_THE PROBLEM_. Give back every line of the material below exactly, but no images.
::::
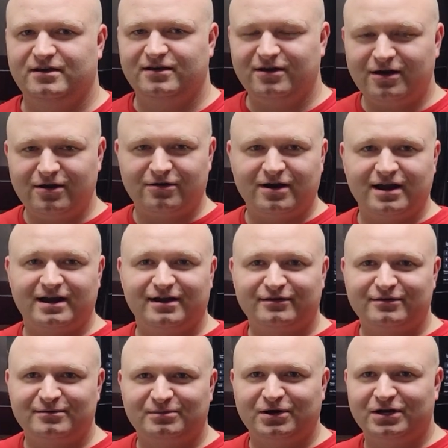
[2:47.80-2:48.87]
Alright,
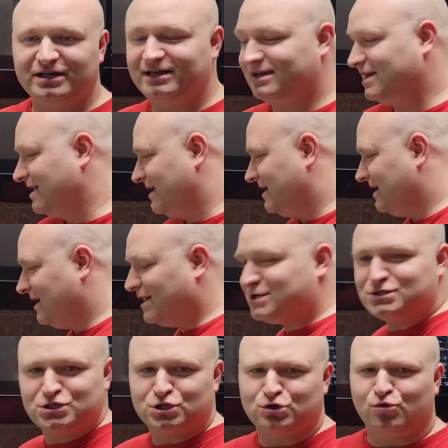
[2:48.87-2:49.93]
everybody.
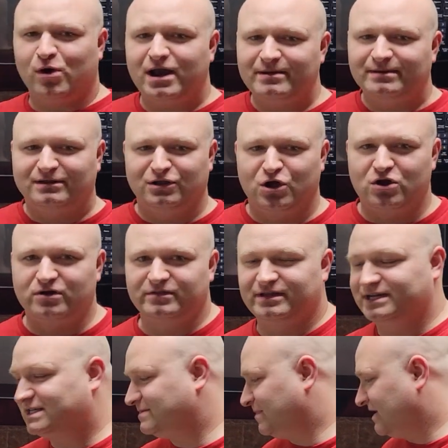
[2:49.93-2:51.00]
It took quite a bit longer
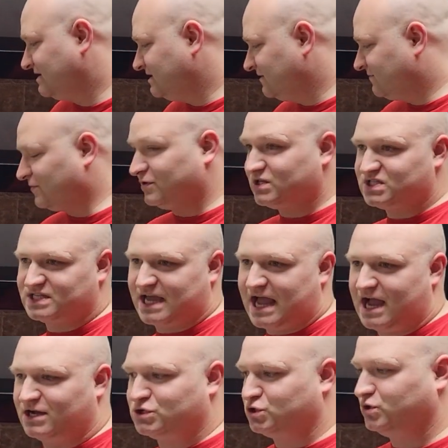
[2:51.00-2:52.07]
than expected for this to
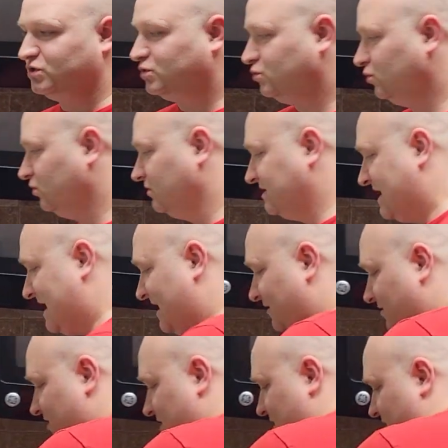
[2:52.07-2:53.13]
actually cool
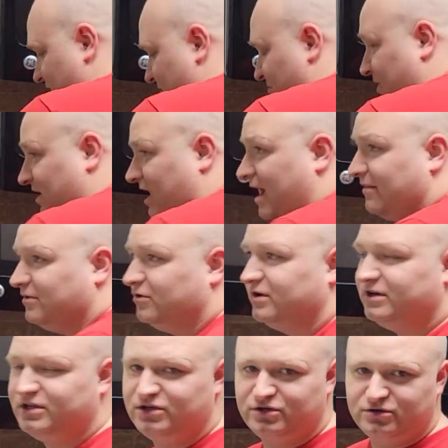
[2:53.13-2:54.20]
down, but I'm
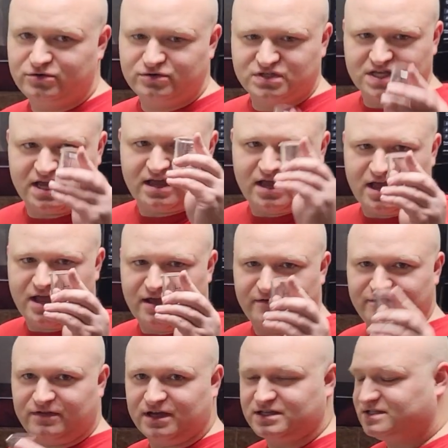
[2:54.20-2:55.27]
going to use
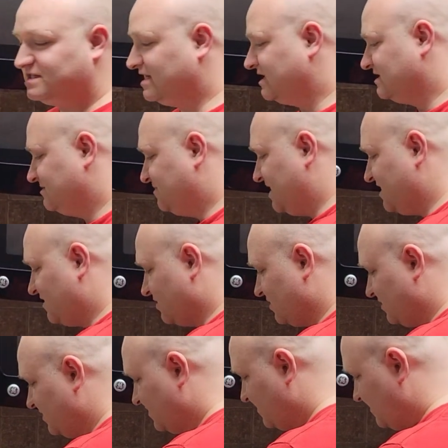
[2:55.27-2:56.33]
Fancy Dancy
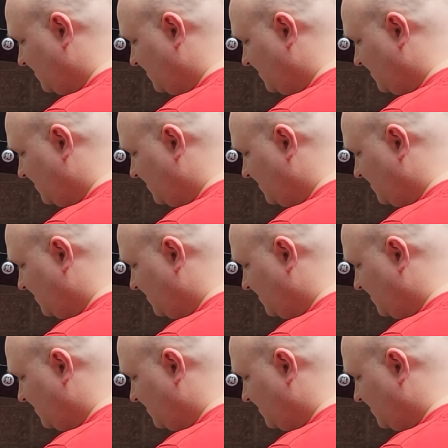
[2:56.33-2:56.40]
Beaker,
::::
_WRITTEN ANSWER_.
[2:47.80-2:48.87]
Alright,
[2:48.87-2:49.93]
everybody.
[2:49.93-2:51.00]
It took quite a bit longer
[2:51.00-2:52.07]
than expected for this to
[2:52.07-2:53.13]
actually cool
[2:53.13-2:54.20]
down, but I'm
[2:54.20-2:55.27]
going to use
[2:55.27-2:56.33]
Fancy Dancy
[2:56.33-2:56.40]
Beaker,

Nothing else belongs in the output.